生徒たちの声に、マリベルは小さく笑みを浮かべた。


そんなわけない。

本当にあの時、生徒たちはそう思ってくれていただろうか?


「だから証拠はあるのかと聞いている!証拠もなくシャルルを告発しようというのなら、このアラン・ミルディ、騎士の名に懸けて決して貴様を許しはしないぞ!」

「落ち着け、アラン。」


ローディスがマリベルの腰を引き寄せて自分の背後へそっと隠す。

そのスマートな一連の動作に、マリベルの胸がドキリと高鳴った。


「シャルルを告発しようとしたのは僕だ。マリベルには僕が証言をさせただけ。騎士の名は、王家の元にあるはずだが?」


至近距離で見る、ローディスのきりりとした美しい横顔。

こんな時に初めて、マリベルはローディスの事を『かっこいい生き物』だと認識した。


「取り囲んでいた姿を見たものは多いだろうが、それがいじめではないと主張するのであれば、他のことに関する証拠はない。だからこそ、僕もマリベルには悪いと思いながらも、今までシャルルの事を告発できなかったのだ。」

「ならば…!」

「落ち着けといっている、アラン。
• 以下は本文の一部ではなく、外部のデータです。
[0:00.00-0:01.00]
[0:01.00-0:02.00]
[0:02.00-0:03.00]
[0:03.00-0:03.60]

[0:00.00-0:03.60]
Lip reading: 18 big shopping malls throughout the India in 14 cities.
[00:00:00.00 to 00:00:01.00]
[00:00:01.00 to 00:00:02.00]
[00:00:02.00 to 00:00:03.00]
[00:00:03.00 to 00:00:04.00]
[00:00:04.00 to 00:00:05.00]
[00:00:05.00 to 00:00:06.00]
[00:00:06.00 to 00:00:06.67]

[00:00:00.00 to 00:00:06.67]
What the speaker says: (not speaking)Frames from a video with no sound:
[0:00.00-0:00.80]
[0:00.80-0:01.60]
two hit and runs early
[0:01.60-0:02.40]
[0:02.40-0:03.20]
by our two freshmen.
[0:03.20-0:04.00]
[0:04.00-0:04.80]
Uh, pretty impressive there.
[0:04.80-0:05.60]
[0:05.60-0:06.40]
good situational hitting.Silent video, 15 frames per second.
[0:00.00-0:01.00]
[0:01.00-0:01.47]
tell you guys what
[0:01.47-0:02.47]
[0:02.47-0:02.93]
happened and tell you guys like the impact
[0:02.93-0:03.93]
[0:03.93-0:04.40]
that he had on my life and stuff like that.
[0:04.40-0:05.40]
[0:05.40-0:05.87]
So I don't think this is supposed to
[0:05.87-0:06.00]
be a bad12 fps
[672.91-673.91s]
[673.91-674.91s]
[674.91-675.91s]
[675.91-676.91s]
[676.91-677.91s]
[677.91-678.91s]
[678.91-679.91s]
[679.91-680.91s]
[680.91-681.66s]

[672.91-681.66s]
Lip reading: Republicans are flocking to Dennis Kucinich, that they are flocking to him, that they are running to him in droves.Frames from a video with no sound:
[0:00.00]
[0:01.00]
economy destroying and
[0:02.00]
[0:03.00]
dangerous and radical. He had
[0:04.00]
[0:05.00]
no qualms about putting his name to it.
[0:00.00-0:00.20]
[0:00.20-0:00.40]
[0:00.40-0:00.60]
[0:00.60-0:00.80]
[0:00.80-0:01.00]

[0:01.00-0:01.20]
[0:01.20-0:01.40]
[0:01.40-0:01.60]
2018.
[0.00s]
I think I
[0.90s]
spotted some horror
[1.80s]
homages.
確かに、シャルル、君は長いこと僕の婚約者で、王妃教育も受けてくれていた。君の性格が垣間見えてしまっても、証拠がない限りはこのような形で君との別れを宣言するつもりなどなかった。元はといえば、婚約者がいながらも、マリベルを愛してしまった僕が悪いのだ。君とは、卒業後十分の話し合いの時間を設け、慰謝料をはらって、正式な手順の元、わかれるつもりだった。…今朝、騎士団に保護されたマリベルを見るまではね。」


ローディスがちらり、とマリベルに視線を送る。

マリベルは小さくうなずいて、再び前に出た。